● PROBLEM
Where the string "frames" appears in a line of the data, show that line.

[Dataset items]
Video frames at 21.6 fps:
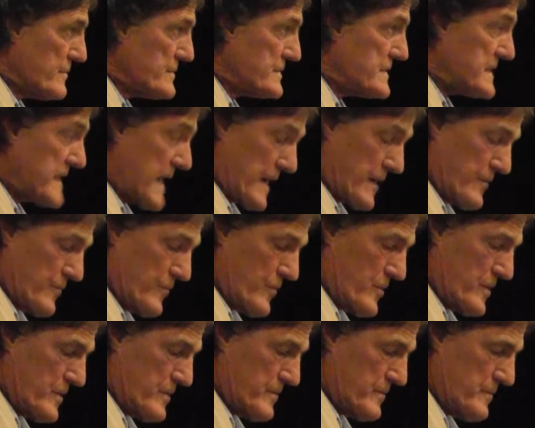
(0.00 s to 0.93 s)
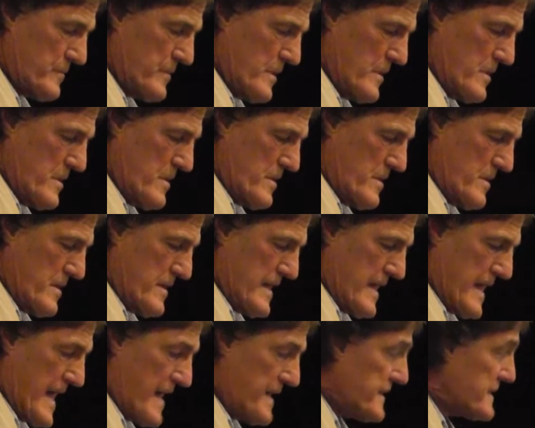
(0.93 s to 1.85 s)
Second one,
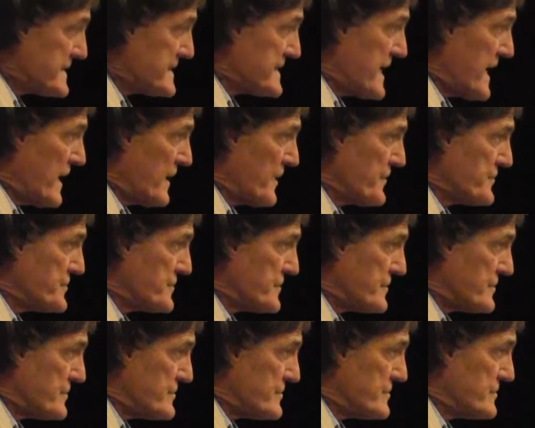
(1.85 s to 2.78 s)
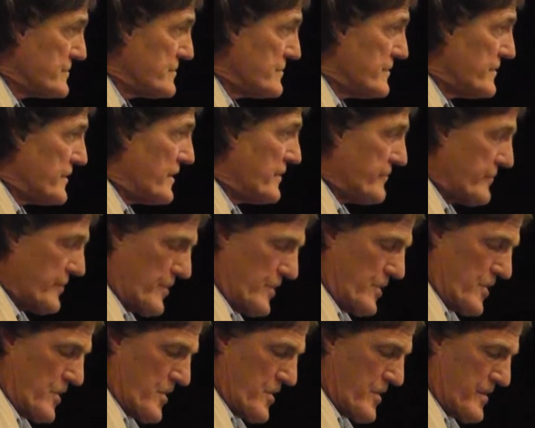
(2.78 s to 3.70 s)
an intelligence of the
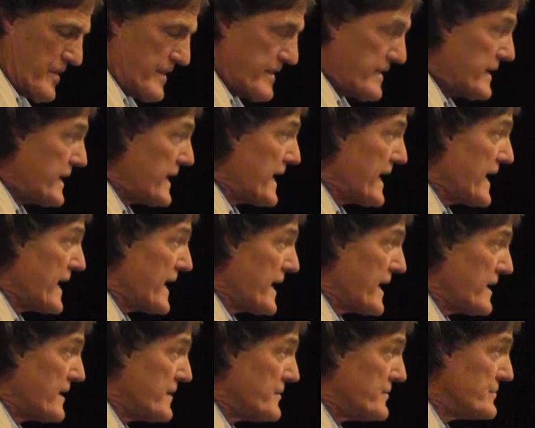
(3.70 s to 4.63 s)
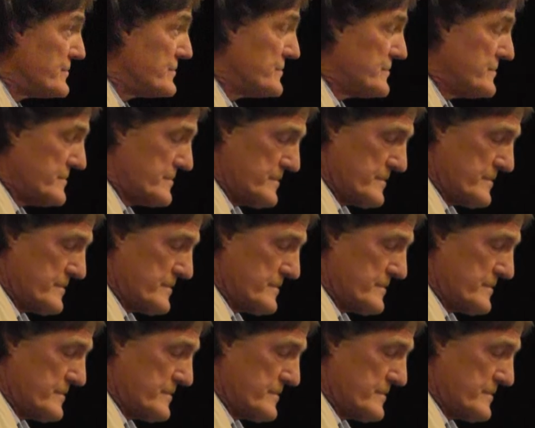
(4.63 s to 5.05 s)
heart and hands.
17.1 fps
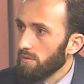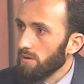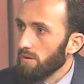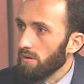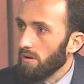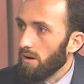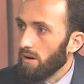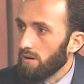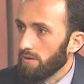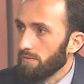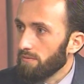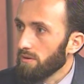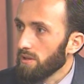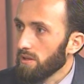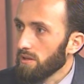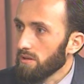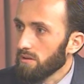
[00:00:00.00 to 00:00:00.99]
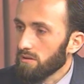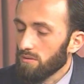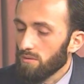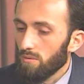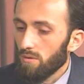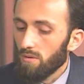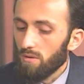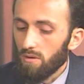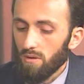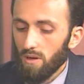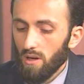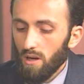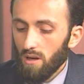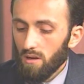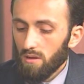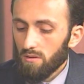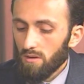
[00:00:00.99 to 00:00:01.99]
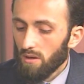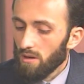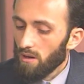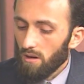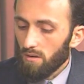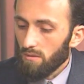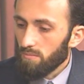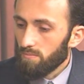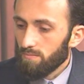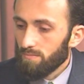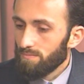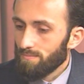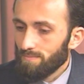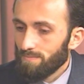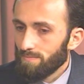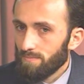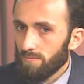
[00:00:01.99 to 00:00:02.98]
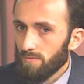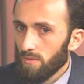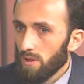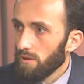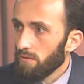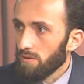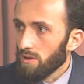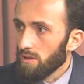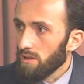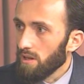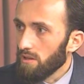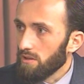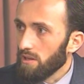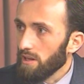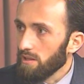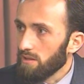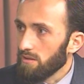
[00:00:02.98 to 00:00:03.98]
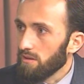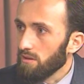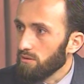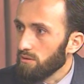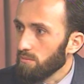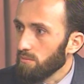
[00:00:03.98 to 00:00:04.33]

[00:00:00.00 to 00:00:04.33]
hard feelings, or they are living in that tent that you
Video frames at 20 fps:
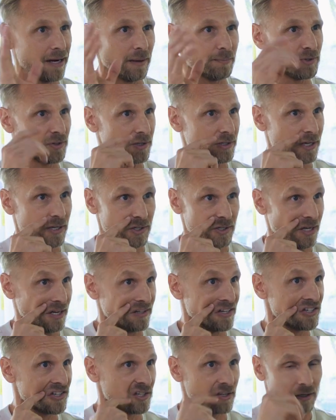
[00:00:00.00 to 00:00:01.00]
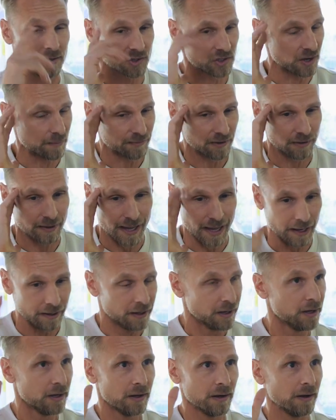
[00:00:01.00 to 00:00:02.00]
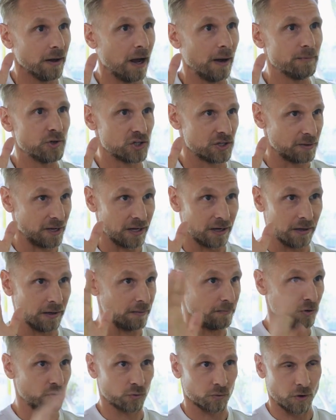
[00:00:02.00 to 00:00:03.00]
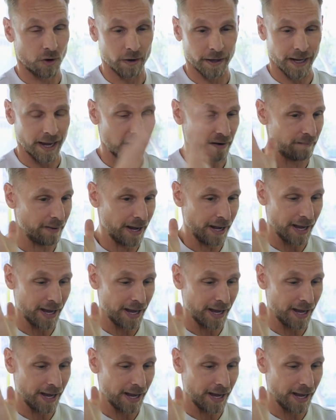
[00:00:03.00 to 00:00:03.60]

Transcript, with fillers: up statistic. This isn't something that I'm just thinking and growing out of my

● TASK ANSWER
Video frames at 21.6 fps:
Video frames at 20 fps:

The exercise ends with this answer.